British International Investment (BII), l’institution britannique de financement du développement, et Africa50, plateforme panafricaine d’investissement dans les infrastructures, ont signé un protocole d’accord destiné à accroître la mobilisation de capitaux en faveur de projets d’infrastructures stratégiques sur le continent.
L’accord entre BII et Africa50, annoncé lors du Forum Infra for Africa 2026 à Dar es Salaam, vise à contribuer à la réduction du déficit de financement des infrastructures africaines, en renforçant la coopération entre investisseurs publics et privés.
Cette alliance doit notamment favoriser le développement de projets dans des secteurs essentiels à la transformation économique du continent, notamment les transports, l’énergie, l’eau et l’assainissement, la logistique et la connectivité numérique.

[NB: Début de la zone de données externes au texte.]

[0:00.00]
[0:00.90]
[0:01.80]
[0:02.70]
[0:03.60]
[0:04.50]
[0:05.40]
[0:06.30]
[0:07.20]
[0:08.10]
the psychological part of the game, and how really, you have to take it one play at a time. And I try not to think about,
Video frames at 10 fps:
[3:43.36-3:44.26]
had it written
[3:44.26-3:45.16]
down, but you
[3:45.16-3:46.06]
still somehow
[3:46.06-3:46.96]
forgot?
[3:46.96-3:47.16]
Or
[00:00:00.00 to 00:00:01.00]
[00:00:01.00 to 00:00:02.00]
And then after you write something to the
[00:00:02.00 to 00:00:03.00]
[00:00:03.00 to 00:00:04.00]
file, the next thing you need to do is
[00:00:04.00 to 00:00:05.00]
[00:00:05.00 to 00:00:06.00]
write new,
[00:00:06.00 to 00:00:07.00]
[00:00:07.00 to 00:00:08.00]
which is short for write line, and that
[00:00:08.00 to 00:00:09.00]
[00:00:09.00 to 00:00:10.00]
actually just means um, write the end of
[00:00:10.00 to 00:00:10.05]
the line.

Dans le cadre de ce partenariat, British International Investment a engagé 20 millions de dollars dans le Fonds d’accélération des infrastructures d’Africa50, géré par Africa Infrastructure Investment Partners (AIIP).
Cette contribution porte la quatrième clôture du fonds à environ 330 millions de dollars, avec la participation de la Banque africaine de développement (BAD), de la Société financière internationale (IFC) et de plus d’une vingtaine d’investisseurs institutionnels africains.

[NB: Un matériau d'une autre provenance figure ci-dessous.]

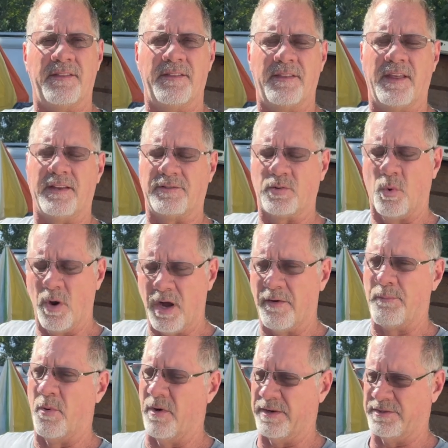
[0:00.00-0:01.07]
at
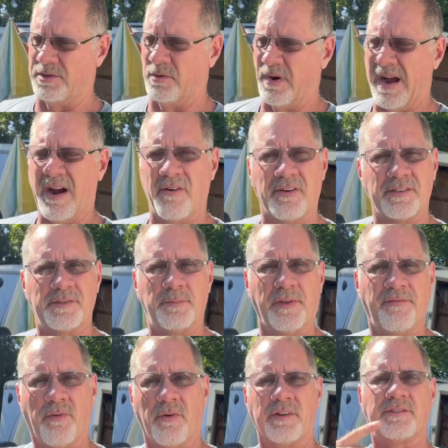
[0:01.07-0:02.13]
12.2 hours
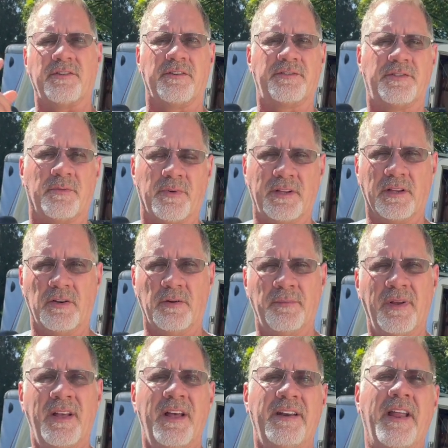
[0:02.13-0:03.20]
before it starts to re-loop.
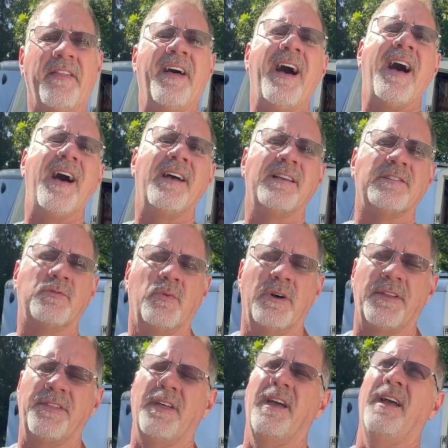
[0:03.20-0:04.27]
Now that is
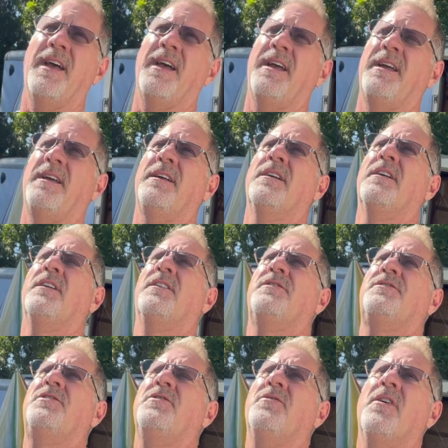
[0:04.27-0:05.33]
with a
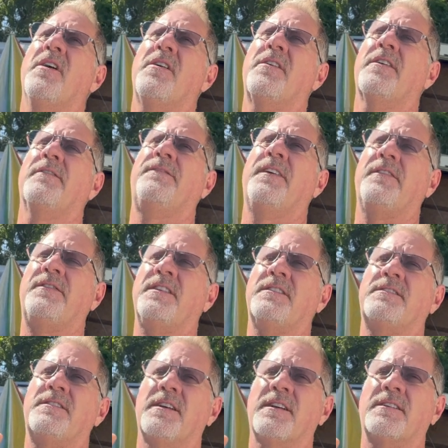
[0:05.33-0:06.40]

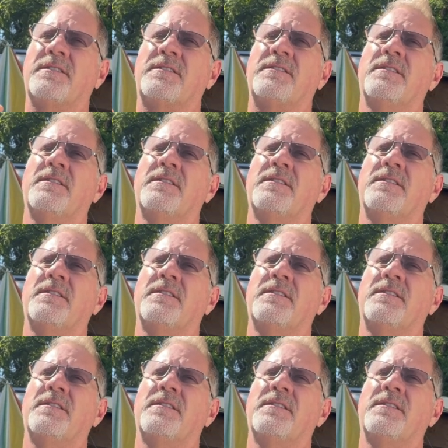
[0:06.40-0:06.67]
256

Le fonds cible des investissements dans plusieurs secteurs prioritaires, notamment la logistique, l’énergie, l’eau et l’assainissement ainsi que les infrastructures sociales, avec l’objectif de soutenir des projets capables de générer des retombées économiques et sociales durables.
Pour les responsables des deux institutions, la mobilisation accrue des capitaux privés constitue un levier essentiel pour combler le déficit de financement des infrastructures en Afrique.

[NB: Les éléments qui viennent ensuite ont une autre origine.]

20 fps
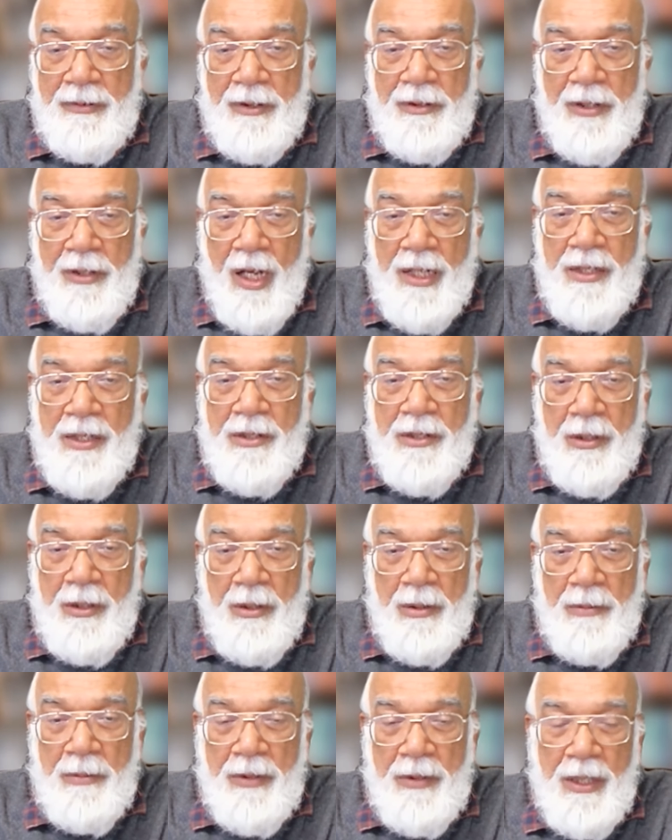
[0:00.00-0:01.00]
The
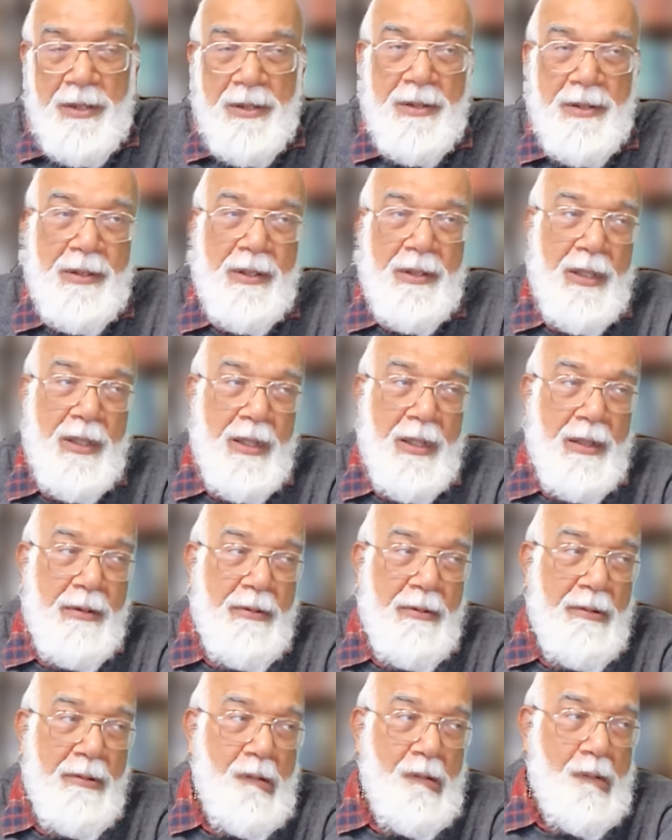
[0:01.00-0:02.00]
title of this
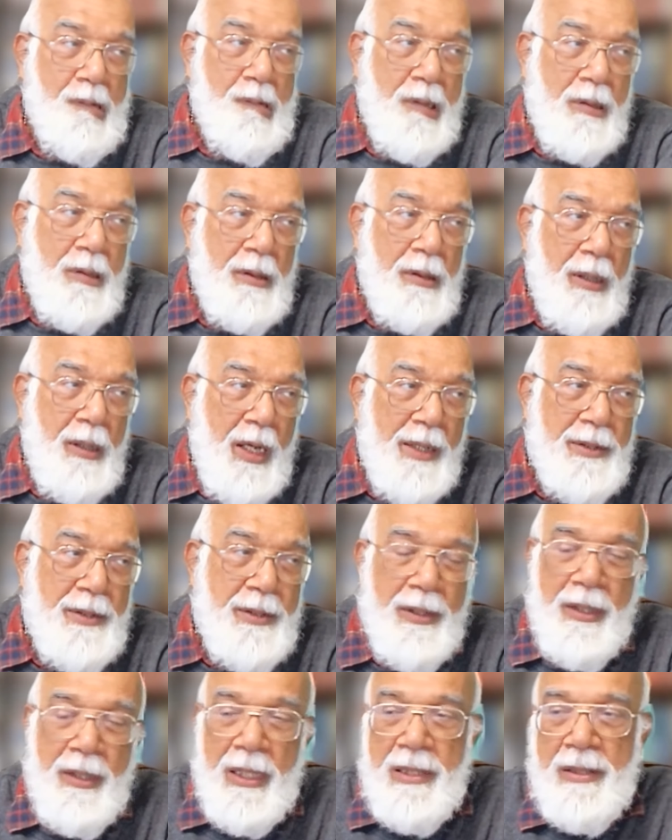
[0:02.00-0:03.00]

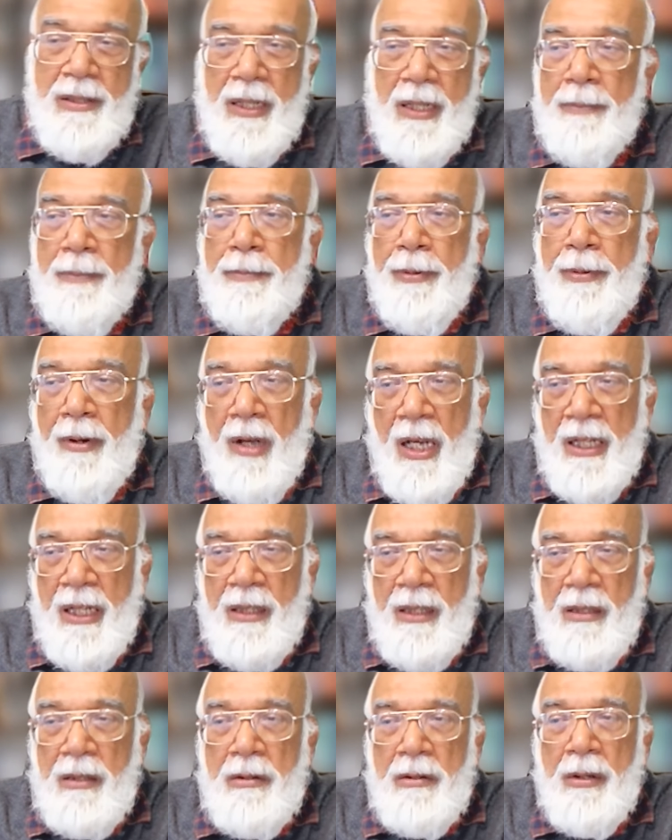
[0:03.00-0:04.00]
lesson is
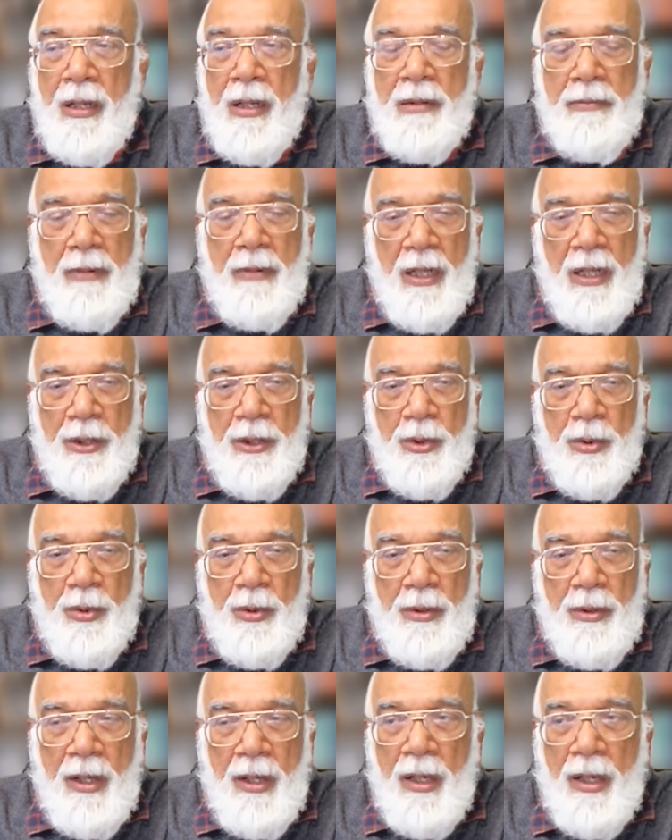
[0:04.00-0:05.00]
Applying Karma
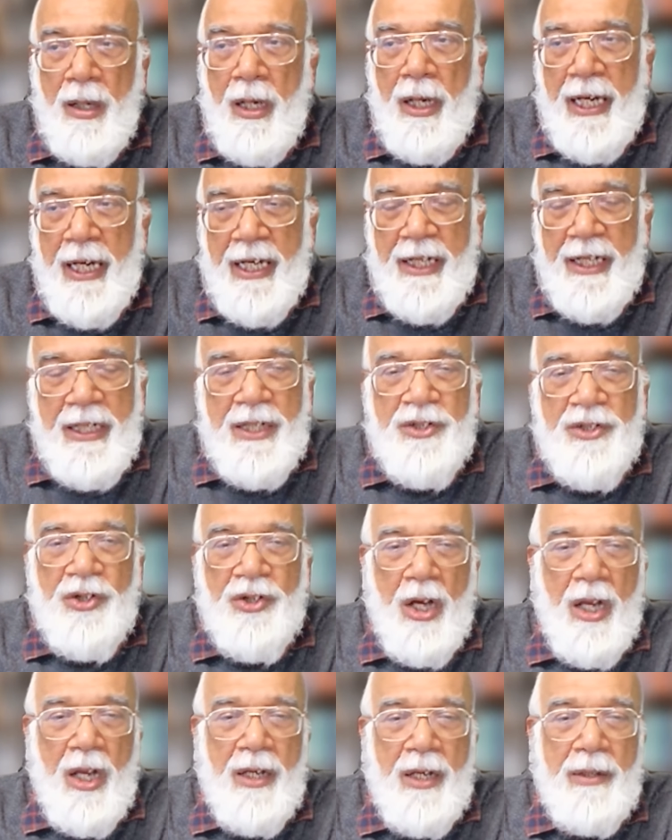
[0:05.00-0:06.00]
Yoga
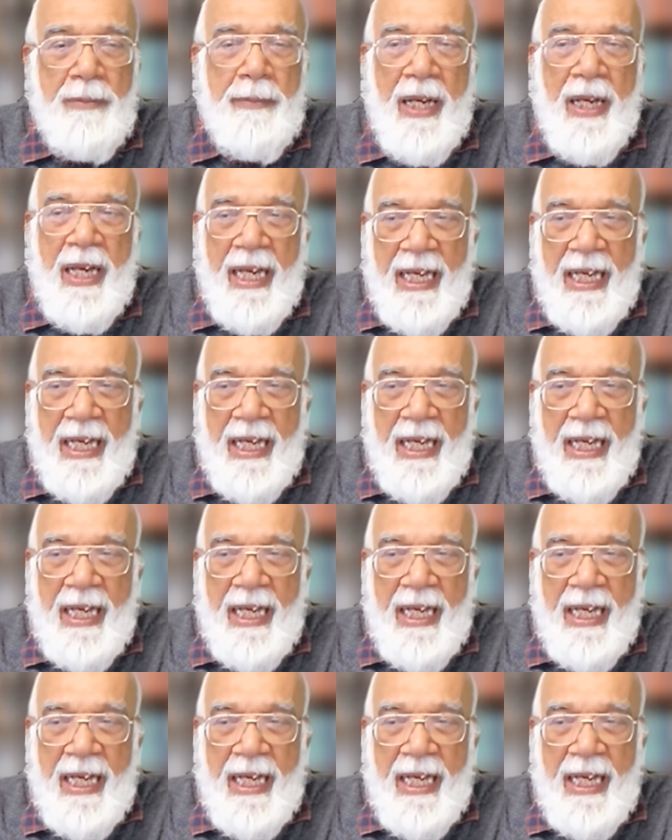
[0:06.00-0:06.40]
Anytime,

Le directeur général de British International Investment, Leslie Maasdorp, a souligné que la mise en commun des ressources financières, des réseaux et de l’expertise technique des deux partenaires permettra de renforcer le développement d’un portefeuille de projets d’infrastructures « bancables » et susceptibles d’attirer davantage d’investissements privés.
De son côté, le directeur général d’Africa50, Alain Ebobissé, a estimé que les ambitions de développement de l’Afrique, compte tenu de leur ampleur et de l’urgence des besoins, nécessitent des partenariats institutionnels solides capables de mobiliser des financements privés de long terme en complément des ressources publiques.
À travers cette coopération, BII et Africa50 entendent ainsi accélérer la préparation et le financement de projets d’infrastructures structurants, tout en contribuant à la création d’emplois, à l’amélioration de l’accès aux services essentiels et au renforcement de la croissance économique africaine.